Quando pensamos que tudo isso foi somente o começo, nos enganamos, porque tem muito mais!  Lula interferiu na Lei do Saneamento Básico para dar evidente privilégios a empresas estatais – em detrimento das empresas privadas do setor – ao abolir a exigência de licitação para a contratação dos serviços das empresas públicas. Também alterou a Lei das Estatais para permitir que políticos sejam conduzidos a cargos de gestão através do bom e velho apadrinhamento político, em vez de manter as exigências de conhecimento e experiencia na área como seria de se esperar de um modelo de governança probo. E flertou com uma ideia irresponsável e sem base econômica de formar uma moeda única com a Argentina.

Contudo, o ápice dos desmandos não está nos erros e trapalhadas econômicas sobre os quais fiz uma lista parcial acima. Ele se concentra na área política mesmo.
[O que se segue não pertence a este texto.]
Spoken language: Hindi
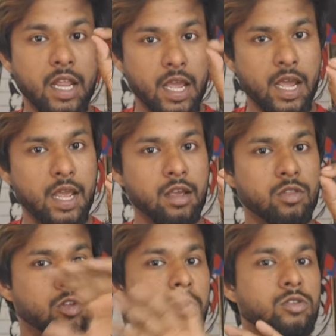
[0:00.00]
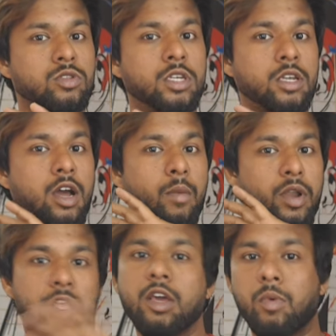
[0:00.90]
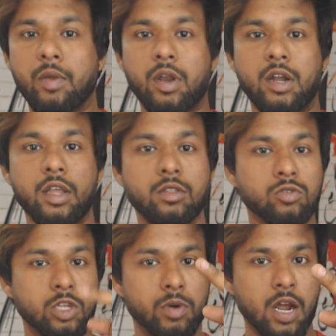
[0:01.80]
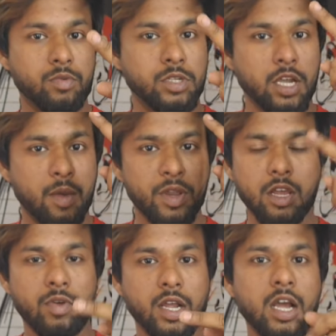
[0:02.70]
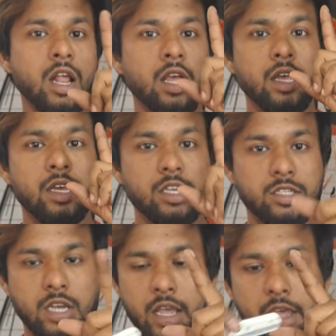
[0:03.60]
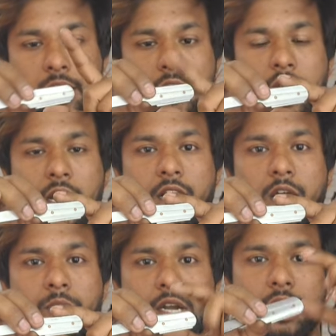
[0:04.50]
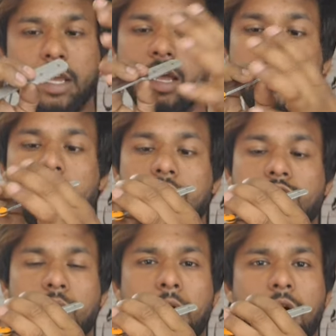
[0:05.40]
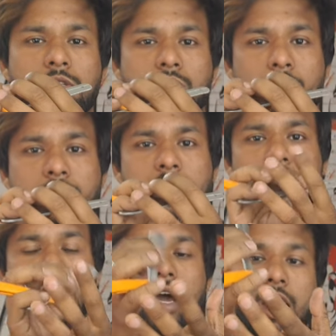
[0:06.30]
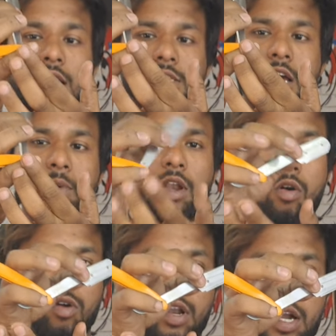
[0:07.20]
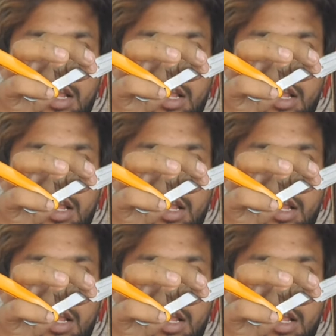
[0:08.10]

नया है तो मैं उससे काम नहीं करवाने वाला ठीक है दूसरी बार आपसे काम नहीं करवाएगा इसका एक ध्यान रखना आपने ठीक है इसको बहुत सॉफ्ट से रखना आहा से आपने लॉक करना है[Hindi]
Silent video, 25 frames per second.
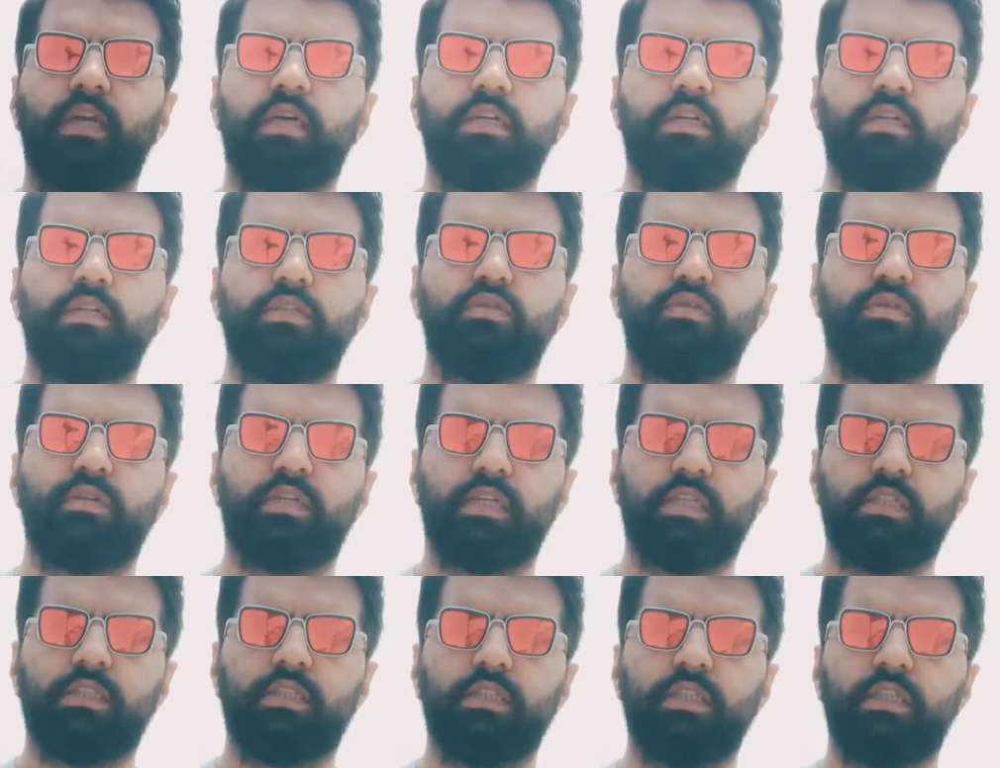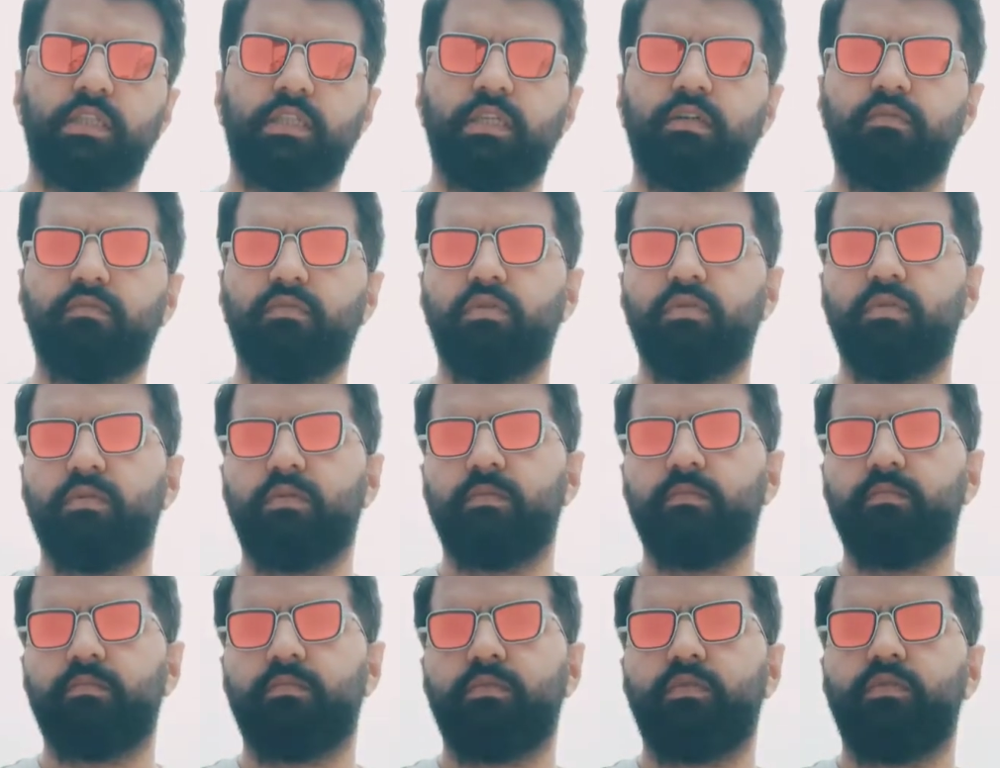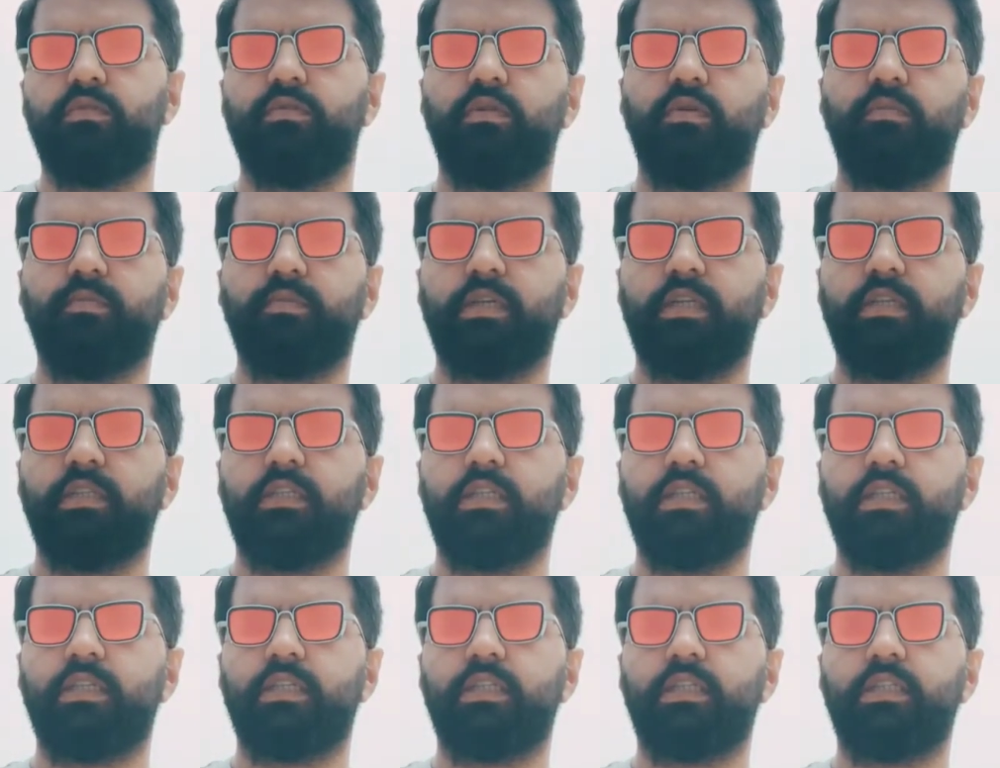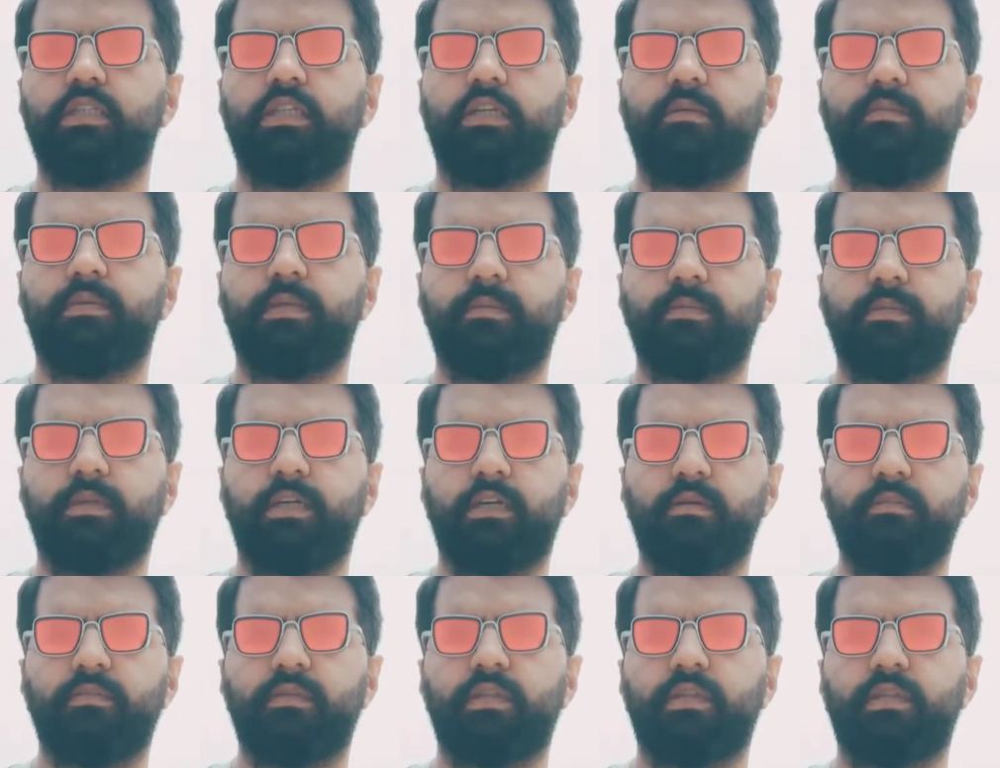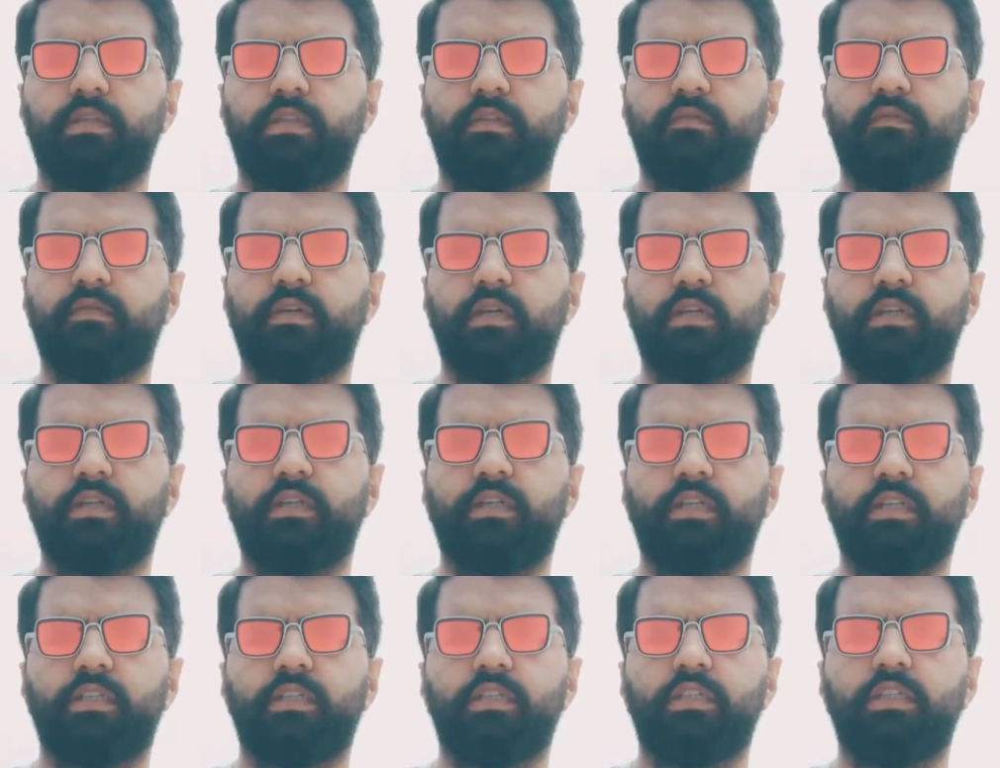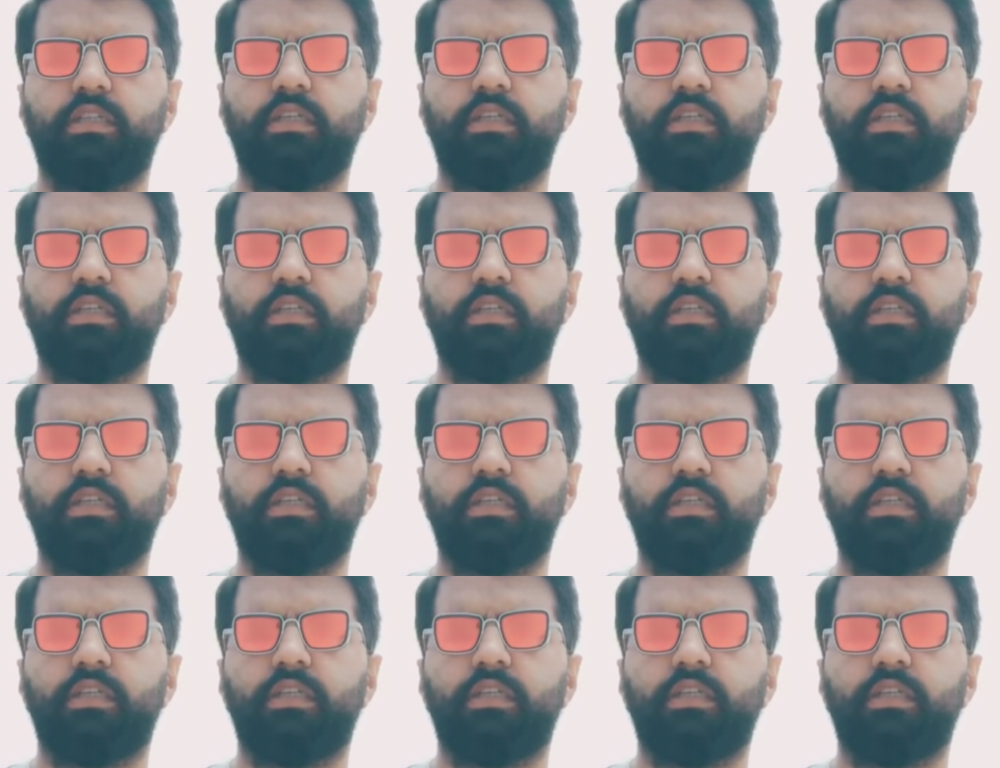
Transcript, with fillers: जो ड्रेस दिया था वो जॉब का दिया था जहाँ पे आप काम करते हैं वर्क ड्रेस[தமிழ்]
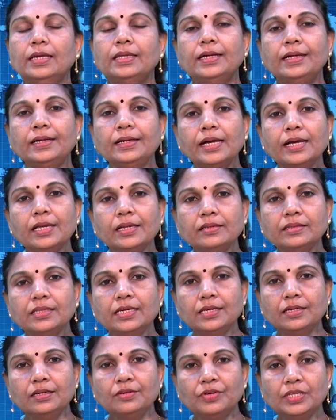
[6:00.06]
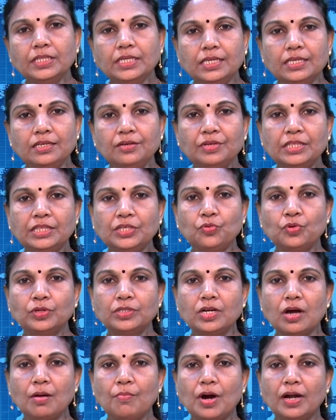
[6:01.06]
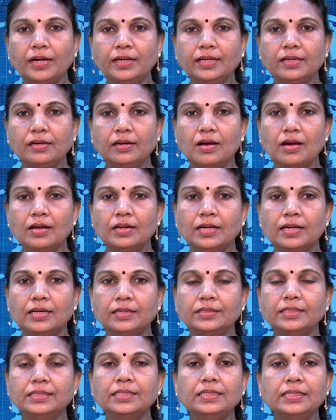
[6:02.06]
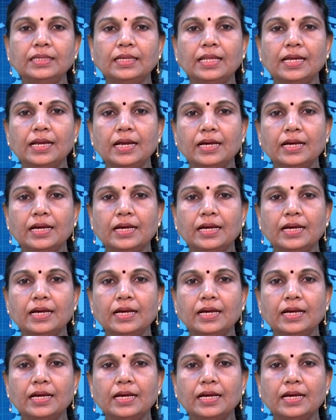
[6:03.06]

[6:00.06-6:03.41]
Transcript: இரண்டாயிரத்தி இருபது இருபத்தி ஒன்றாம் ஆண்டிற்கான நிதிநிலைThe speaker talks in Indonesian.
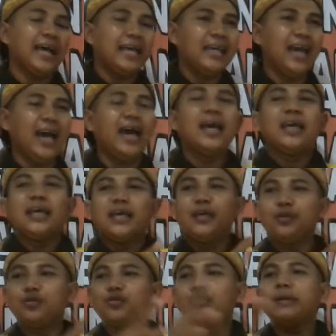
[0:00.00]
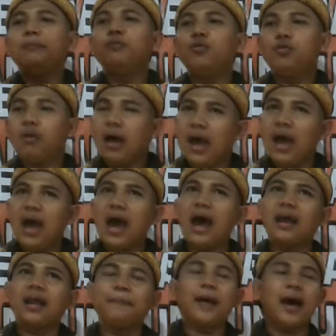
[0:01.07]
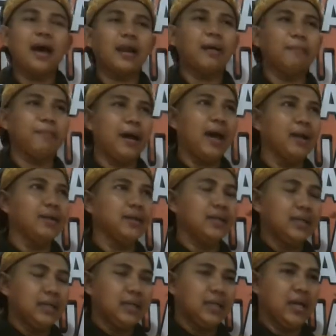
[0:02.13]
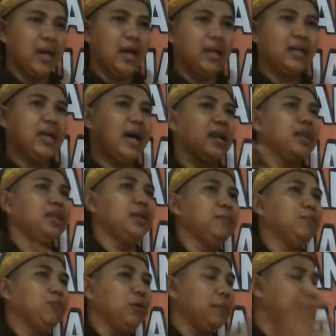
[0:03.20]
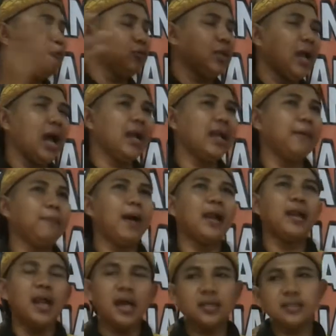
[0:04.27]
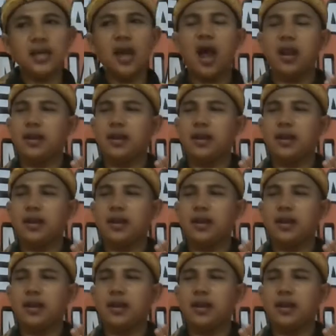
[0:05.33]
Ya, itu semua harap-harapan ya dari ibu-ibu terhadap anaknya.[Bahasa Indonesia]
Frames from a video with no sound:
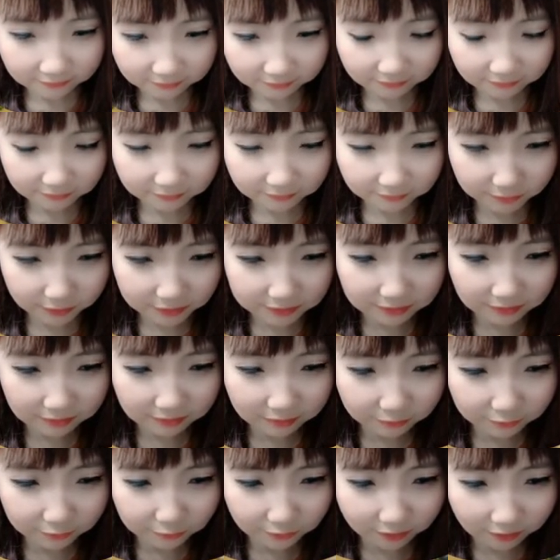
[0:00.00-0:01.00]
banyak
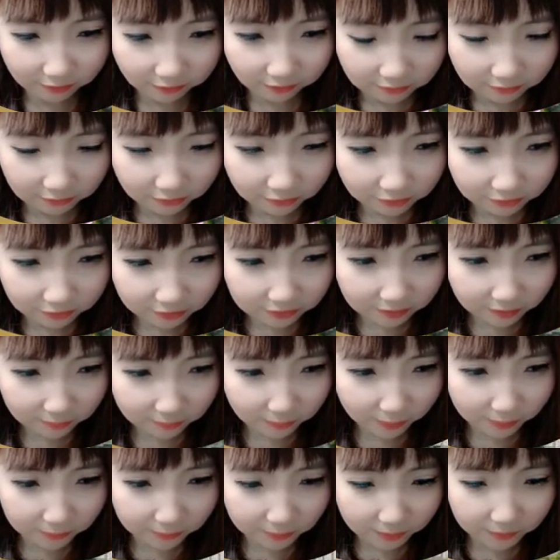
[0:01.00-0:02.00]
kekurangan oke nggak
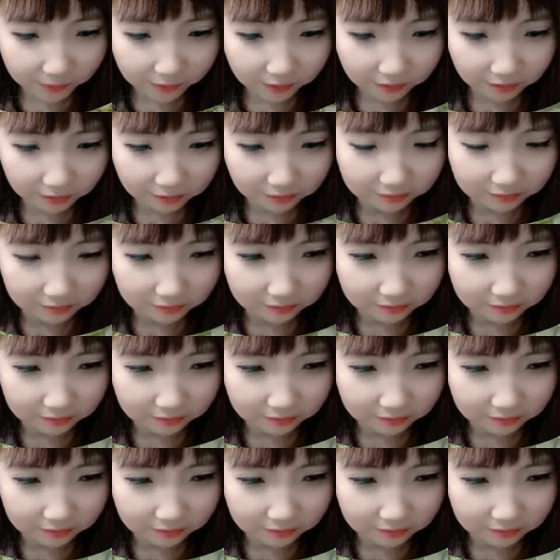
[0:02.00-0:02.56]
apa-apa bakal kita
Lula foi gravado em vídeo falando publicamente que as “coisas estarão boas quando eu f@#er o Moro”, somente para no dia seguinte a Polícia Federal desbaratar um plano do PCC para assassinar pessoas públicas incluindo Sergio Moro. Porém, como se isso não fosse ruim para a reputação do presidente, e de uma total falta de decoro para com o cargo, Lula teve a coragem e desfaçatez de promover uma notícia falsa de que Moro teria criado essa narrativa para se promover, algo indefensável e muito mais sério quando vindo do presidente.

Esses 100 primeiros dias de governo Lula III se tornaram o prólogo de um mandato que tem um pacto macabro com o atraso e com o retrocesso, norteado por ódio e negacionismo de fatos que ocorreram e levaram o presidente à cadeia e a uma caçada à corrupção que foi imoralmente desligada da tomada por pessoas e poderes republicanos que têm muito a explicar, mas também têm o privilégio político de se protegerem da luz da justiça e fazer tudo ficar como sempre foi.